ACTIVITY: Please output the listing that follows exactly, but keep all images out.
##### DATASET EXTRACT #####
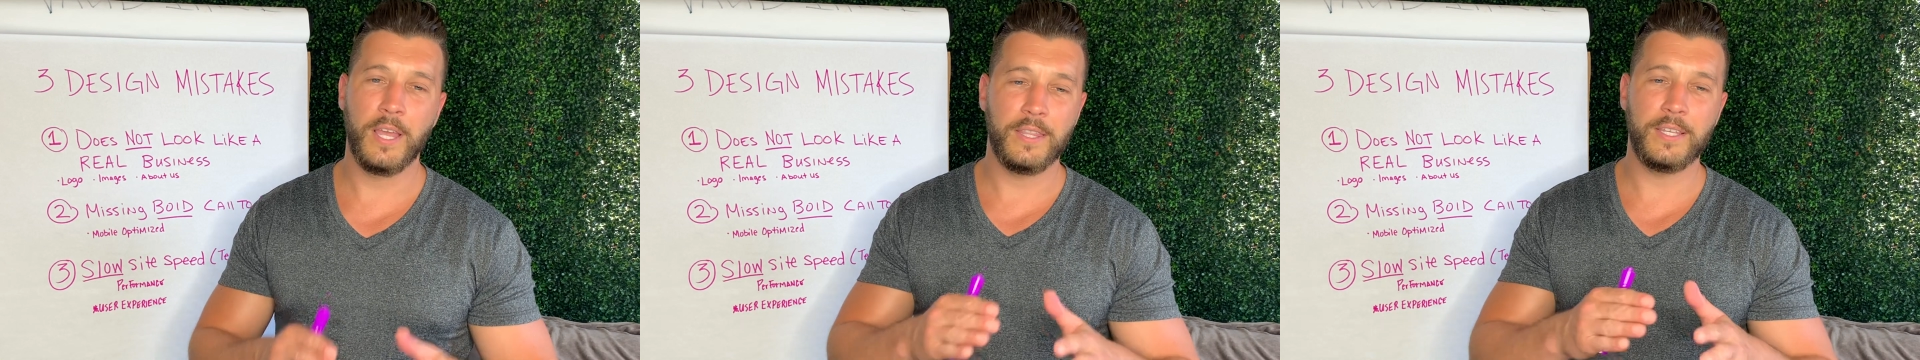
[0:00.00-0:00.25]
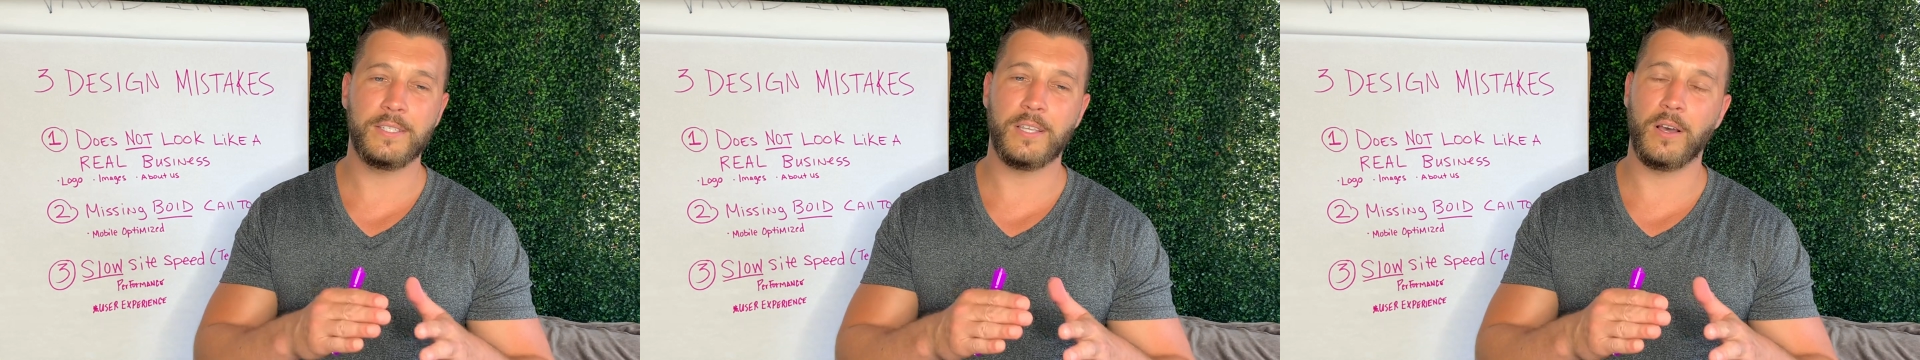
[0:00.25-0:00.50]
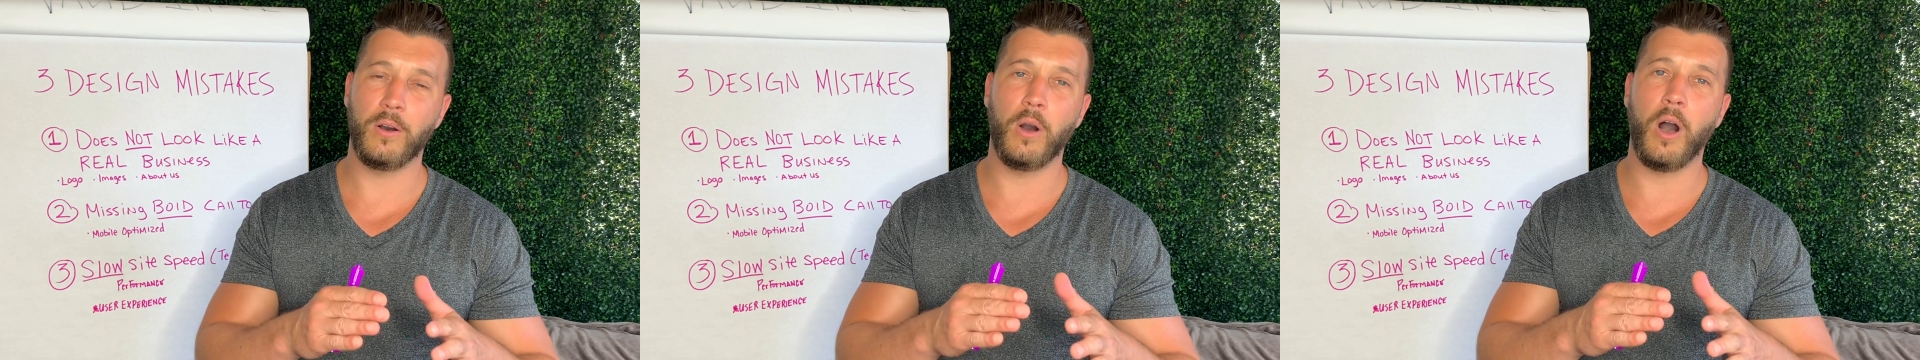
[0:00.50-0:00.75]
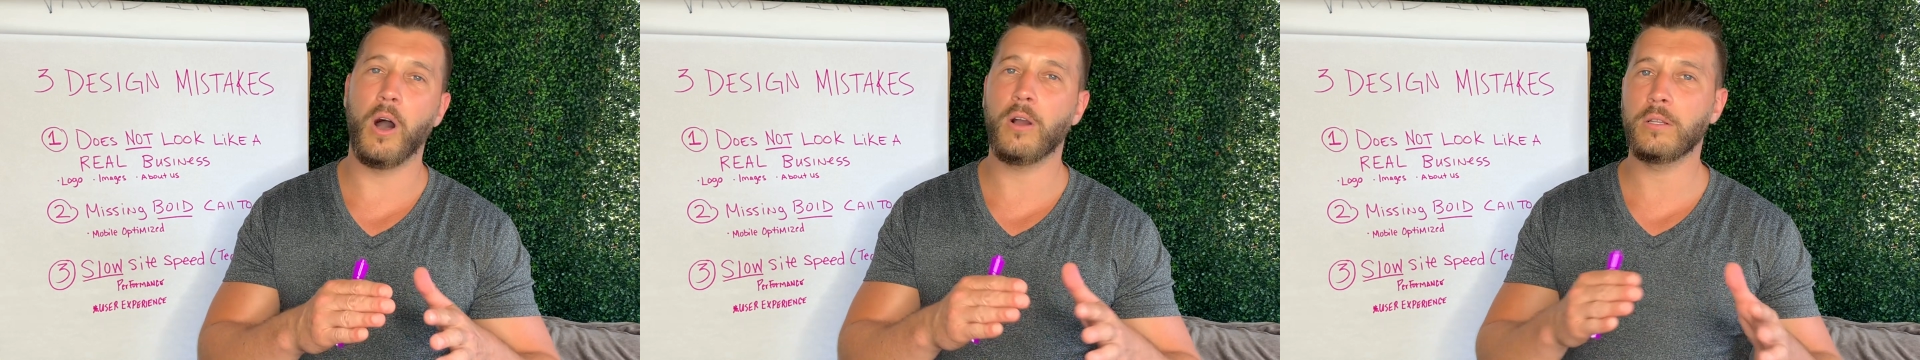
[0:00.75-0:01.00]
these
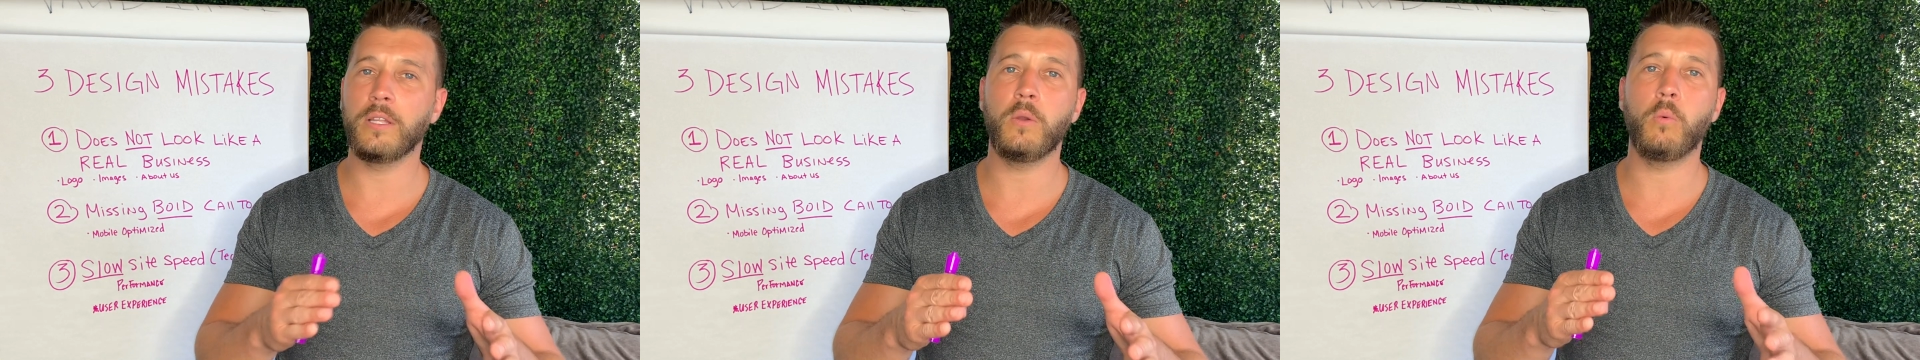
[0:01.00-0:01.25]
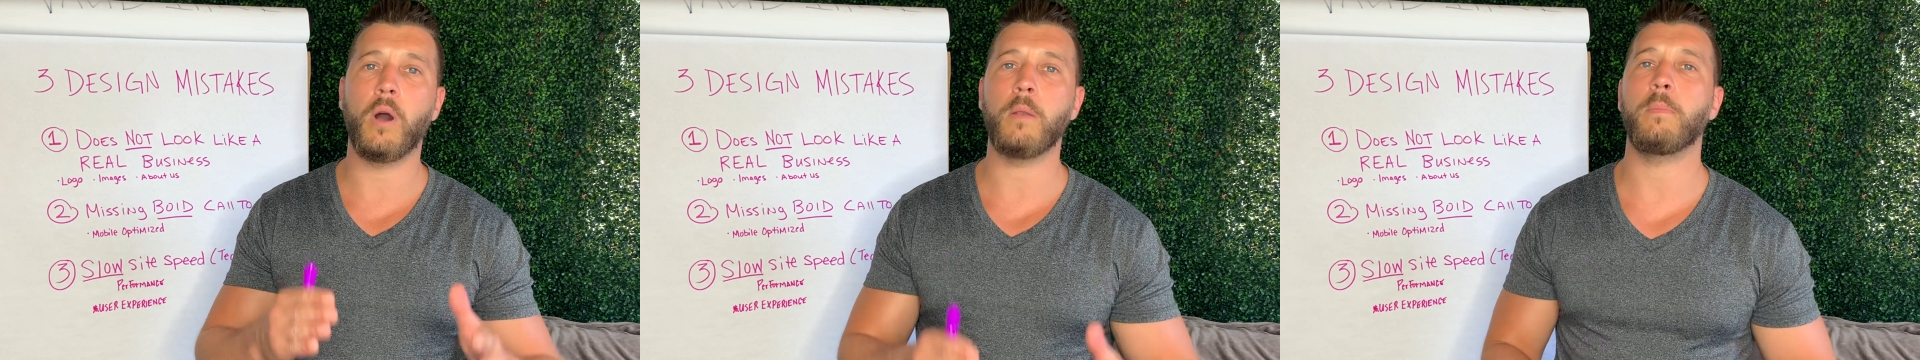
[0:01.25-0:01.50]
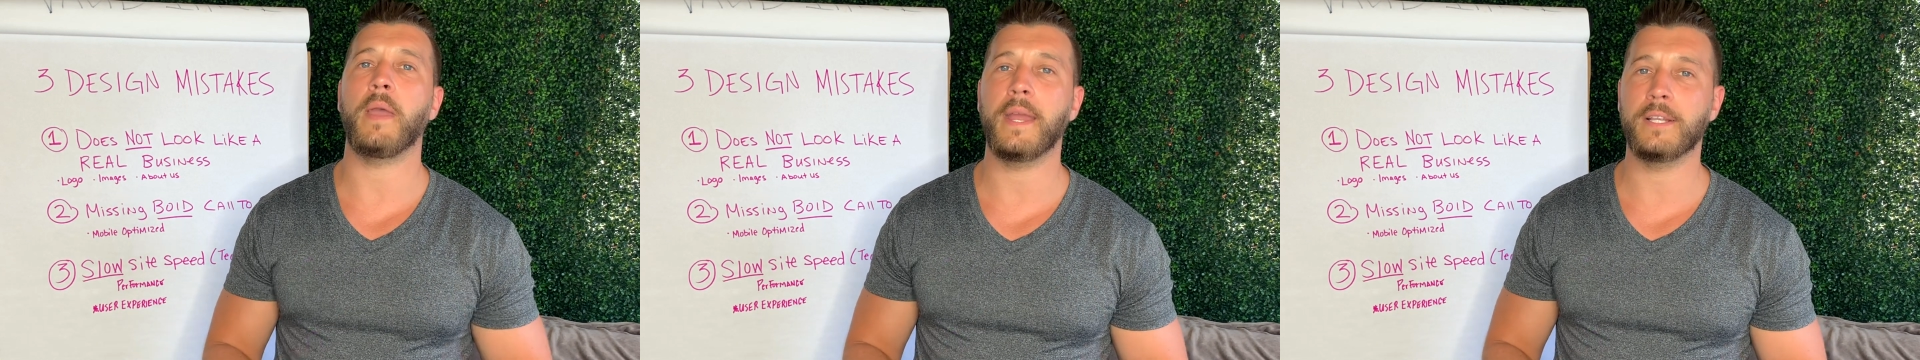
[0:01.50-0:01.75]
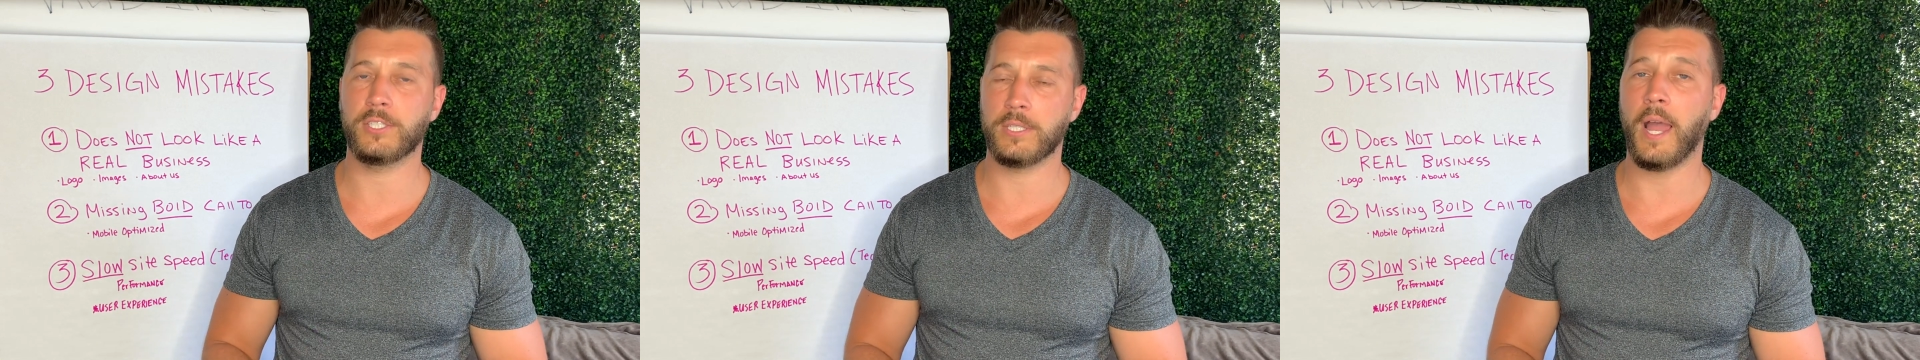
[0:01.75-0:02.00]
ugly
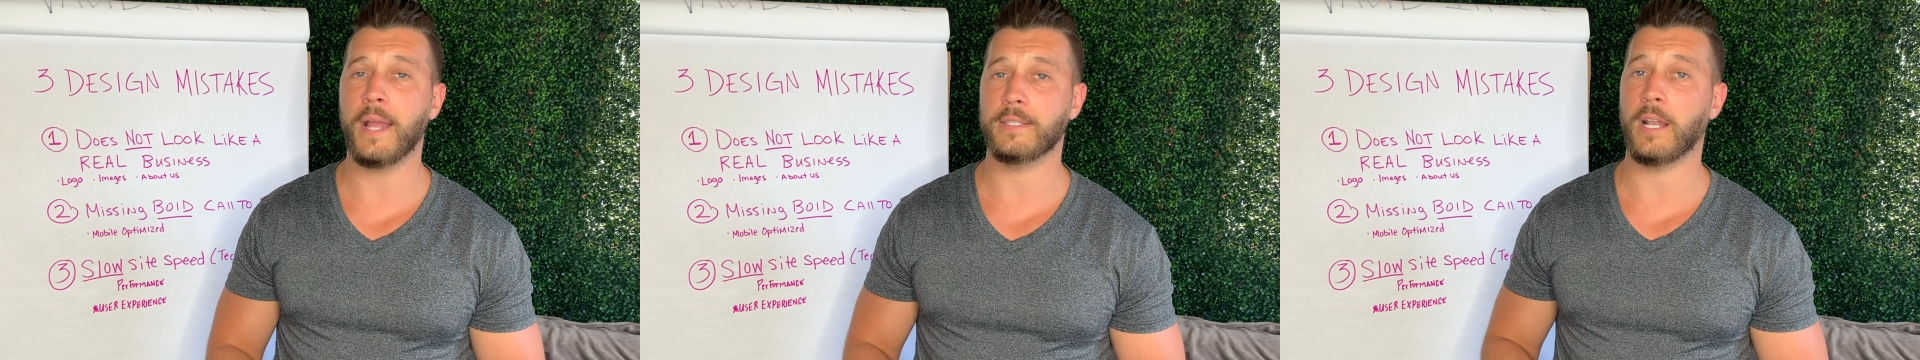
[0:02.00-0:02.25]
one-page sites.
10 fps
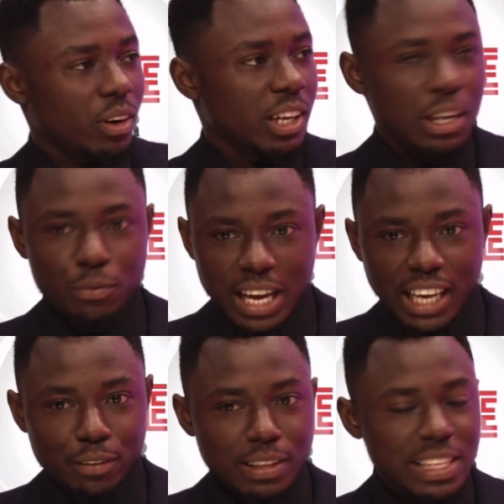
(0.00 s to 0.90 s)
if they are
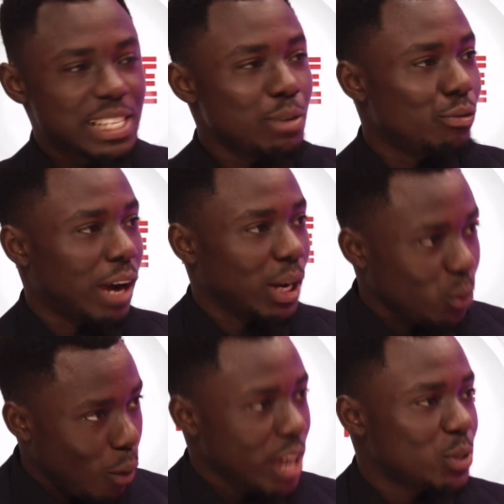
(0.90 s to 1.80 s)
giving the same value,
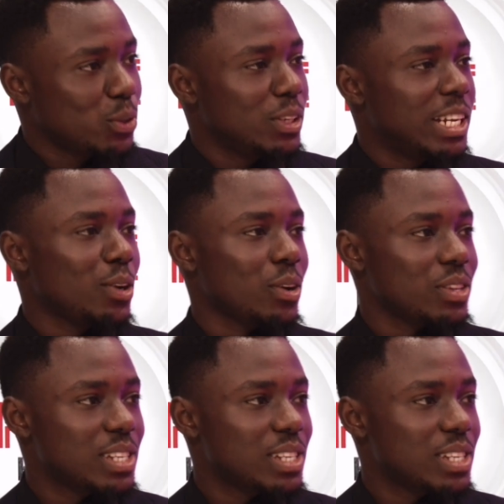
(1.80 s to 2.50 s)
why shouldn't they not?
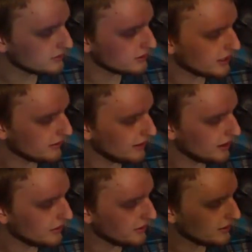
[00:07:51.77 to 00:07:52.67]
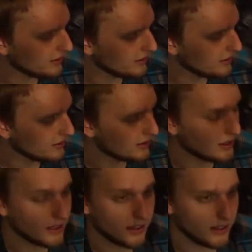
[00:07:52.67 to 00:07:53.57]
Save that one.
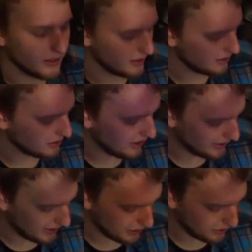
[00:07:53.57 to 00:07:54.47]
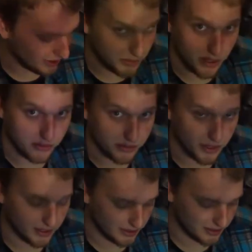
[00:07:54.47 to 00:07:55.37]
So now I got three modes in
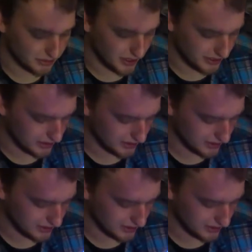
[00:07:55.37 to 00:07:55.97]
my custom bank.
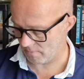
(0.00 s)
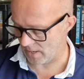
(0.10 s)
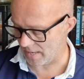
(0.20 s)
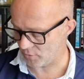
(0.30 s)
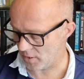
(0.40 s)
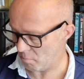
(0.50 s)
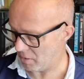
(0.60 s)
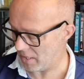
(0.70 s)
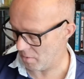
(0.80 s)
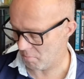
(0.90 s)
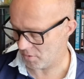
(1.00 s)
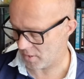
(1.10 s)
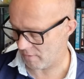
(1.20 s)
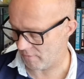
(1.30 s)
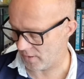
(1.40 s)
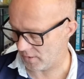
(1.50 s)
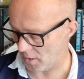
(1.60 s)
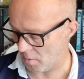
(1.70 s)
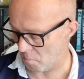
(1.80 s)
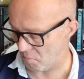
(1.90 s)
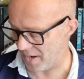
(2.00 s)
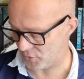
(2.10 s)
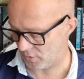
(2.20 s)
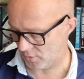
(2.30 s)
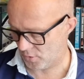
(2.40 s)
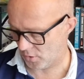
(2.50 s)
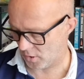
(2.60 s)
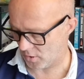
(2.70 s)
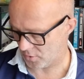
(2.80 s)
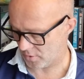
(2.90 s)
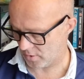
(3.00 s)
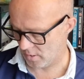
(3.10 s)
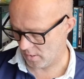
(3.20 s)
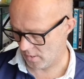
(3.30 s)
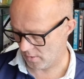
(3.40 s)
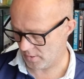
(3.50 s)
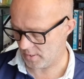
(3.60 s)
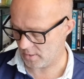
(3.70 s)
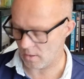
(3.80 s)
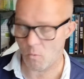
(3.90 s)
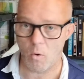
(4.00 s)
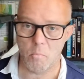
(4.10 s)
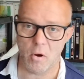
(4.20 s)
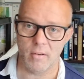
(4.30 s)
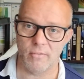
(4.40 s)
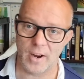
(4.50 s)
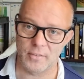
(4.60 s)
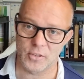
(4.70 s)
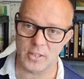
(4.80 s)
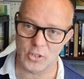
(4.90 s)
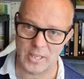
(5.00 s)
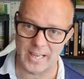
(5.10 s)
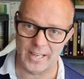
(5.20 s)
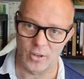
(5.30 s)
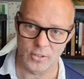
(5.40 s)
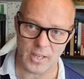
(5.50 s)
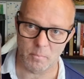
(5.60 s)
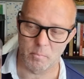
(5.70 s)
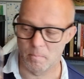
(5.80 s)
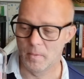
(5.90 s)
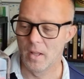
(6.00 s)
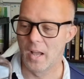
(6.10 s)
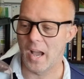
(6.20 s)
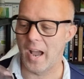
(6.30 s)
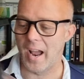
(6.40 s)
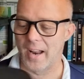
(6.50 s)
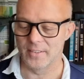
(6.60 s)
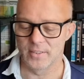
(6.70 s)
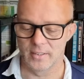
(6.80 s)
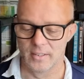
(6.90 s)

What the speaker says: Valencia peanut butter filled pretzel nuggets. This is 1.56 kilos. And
#####
SOLUTION FOR THIS TASK:
[0:00.00-0:00.25]
[0:00.25-0:00.50]
[0:00.50-0:00.75]
[0:00.75-0:01.00]
these
[0:01.00-0:01.25]
[0:01.25-0:01.50]
[0:01.50-0:01.75]
[0:01.75-0:02.00]
ugly
[0:02.00-0:02.25]
one-page sites.
10 fps
(0.00 s to 0.90 s)
if they are
(0.90 s to 1.80 s)
giving the same value,
(1.80 s to 2.50 s)
why shouldn't they not?
[00:07:51.77 to 00:07:52.67]
[00:07:52.67 to 00:07:53.57]
Save that one.
[00:07:53.57 to 00:07:54.47]
[00:07:54.47 to 00:07:55.37]
So now I got three modes in
[00:07:55.37 to 00:07:55.97]
my custom bank.
(0.00 s)
(0.10 s)
(0.20 s)
(0.30 s)
(0.40 s)
(0.50 s)
(0.60 s)
(0.70 s)
(0.80 s)
(0.90 s)
(1.00 s)
(1.10 s)
(1.20 s)
(1.30 s)
(1.40 s)
(1.50 s)
(1.60 s)
(1.70 s)
(1.80 s)
(1.90 s)
(2.00 s)
(2.10 s)
(2.20 s)
(2.30 s)
(2.40 s)
(2.50 s)
(2.60 s)
(2.70 s)
(2.80 s)
(2.90 s)
(3.00 s)
(3.10 s)
(3.20 s)
(3.30 s)
(3.40 s)
(3.50 s)
(3.60 s)
(3.70 s)
(3.80 s)
(3.90 s)
(4.00 s)
(4.10 s)
(4.20 s)
(4.30 s)
(4.40 s)
(4.50 s)
(4.60 s)
(4.70 s)
(4.80 s)
(4.90 s)
(5.00 s)
(5.10 s)
(5.20 s)
(5.30 s)
(5.40 s)
(5.50 s)
(5.60 s)
(5.70 s)
(5.80 s)
(5.90 s)
(6.00 s)
(6.10 s)
(6.20 s)
(6.30 s)
(6.40 s)
(6.50 s)
(6.60 s)
(6.70 s)
(6.80 s)
(6.90 s)

What the speaker says: Valencia peanut butter filled pretzel nuggets. This is 1.56 kilos. And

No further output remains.